** Your assignment **
Please repeat the records below exactly, skipping any pictures.

:: Data listing

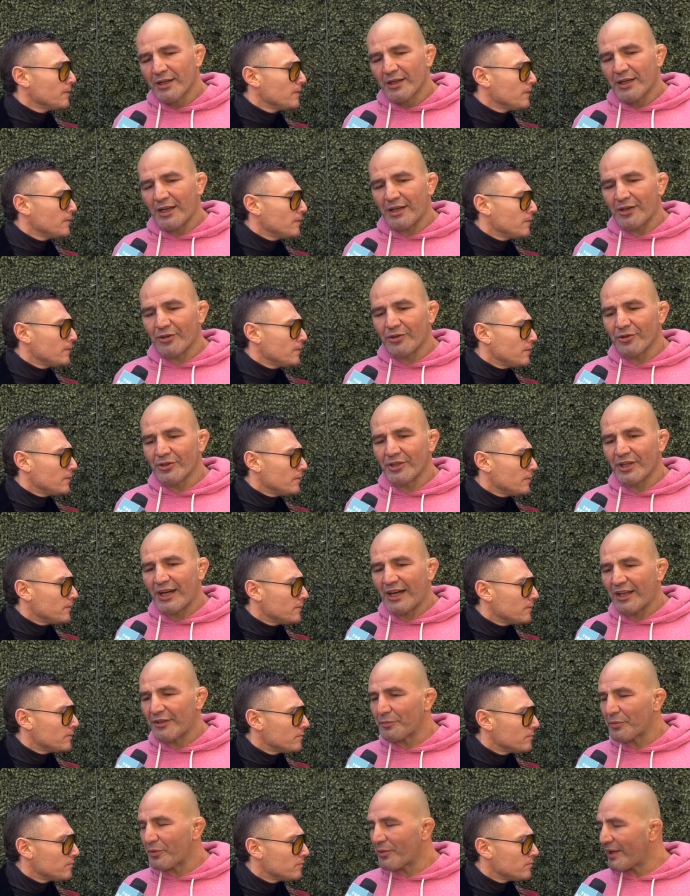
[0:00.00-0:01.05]
Speaker 1: got to go in the
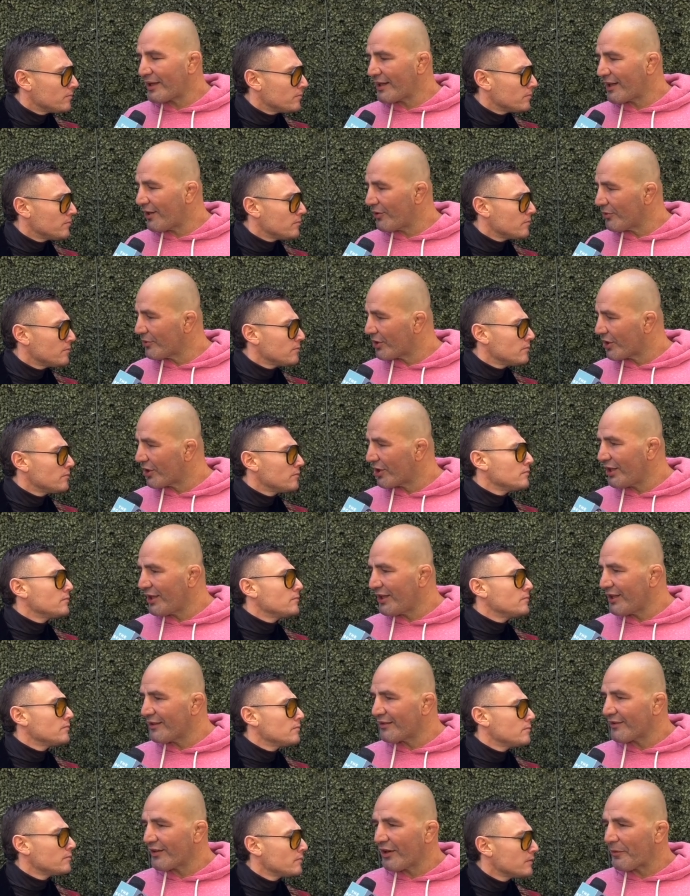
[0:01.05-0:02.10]
hospital right now with the
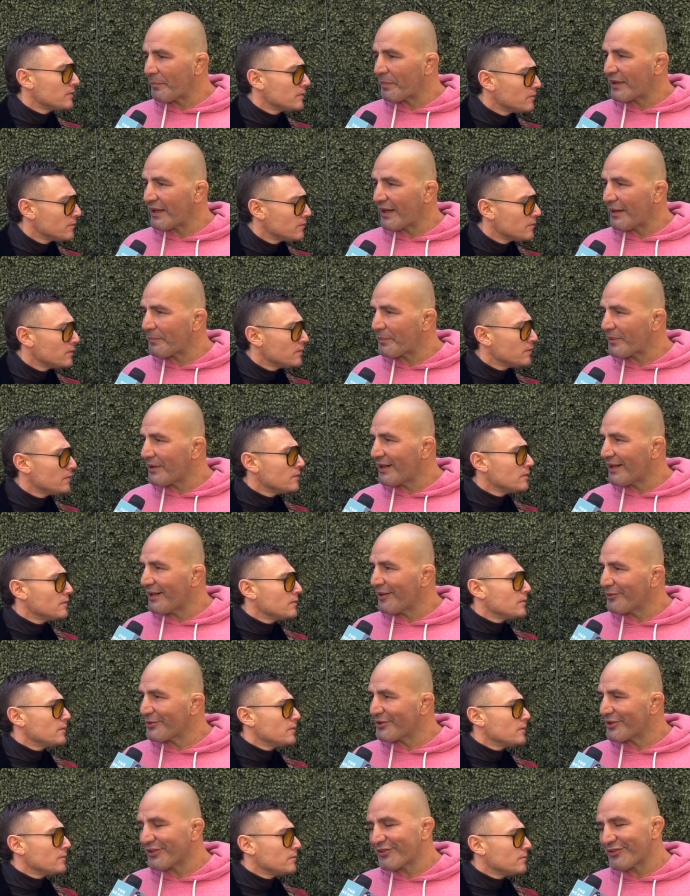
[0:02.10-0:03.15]
kids, helping up uh,
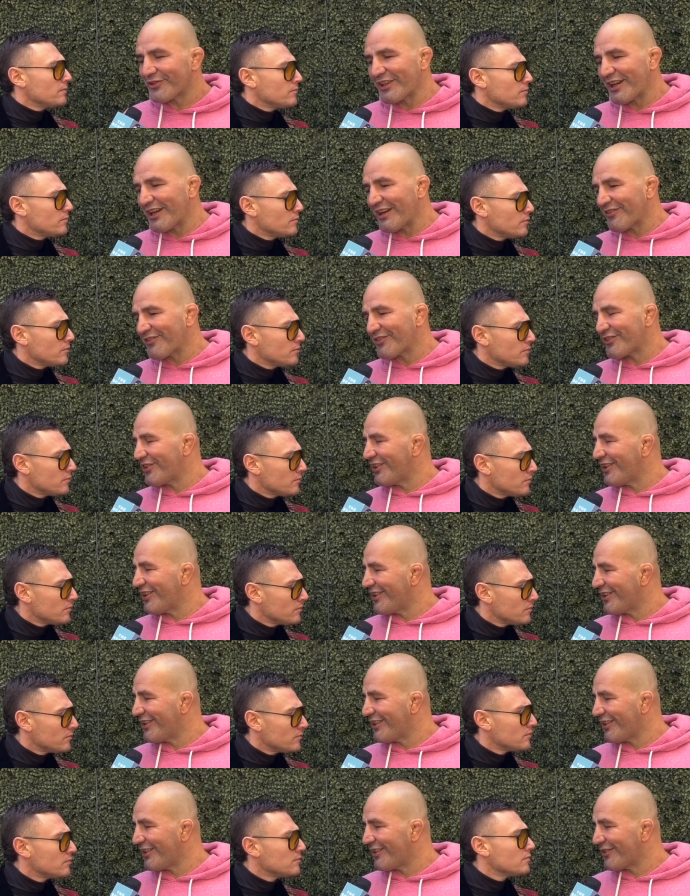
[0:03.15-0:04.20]
with the stuff.
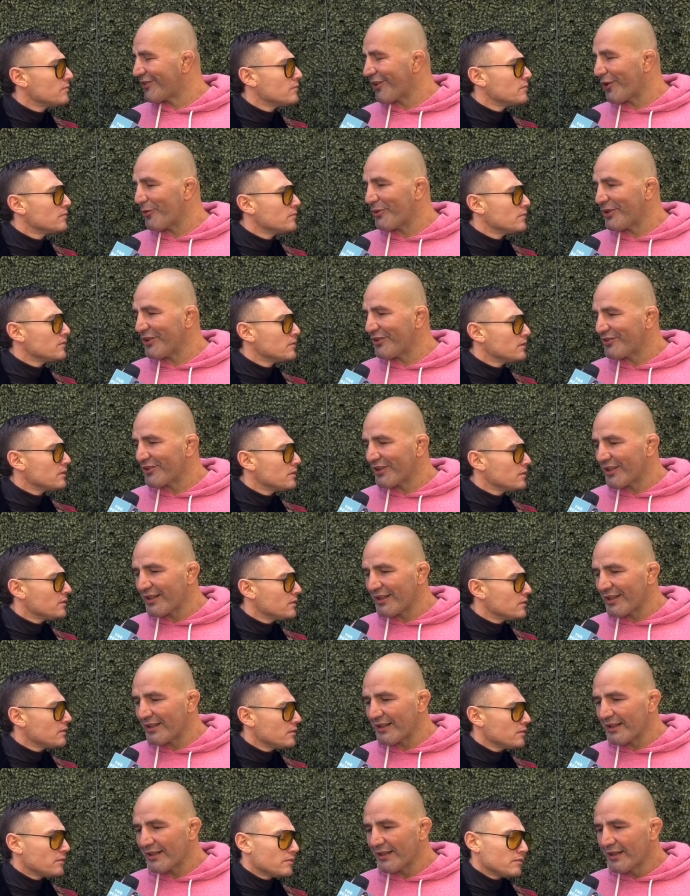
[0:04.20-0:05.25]
It's always
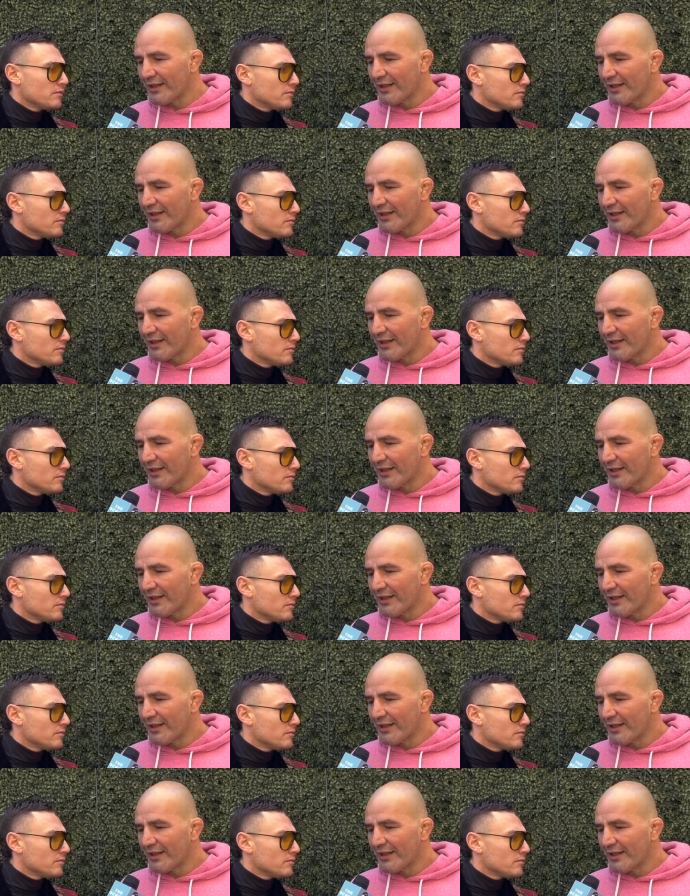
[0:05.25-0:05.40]
uh,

::::

** Exercise response **
[0:00.00-0:01.05]
Speaker 1: got to go in the
[0:01.05-0:02.10]
hospital right now with the
[0:02.10-0:03.15]
kids, helping up uh,
[0:03.15-0:04.20]
with the stuff.
[0:04.20-0:05.25]
It's always
[0:05.25-0:05.40]
uh,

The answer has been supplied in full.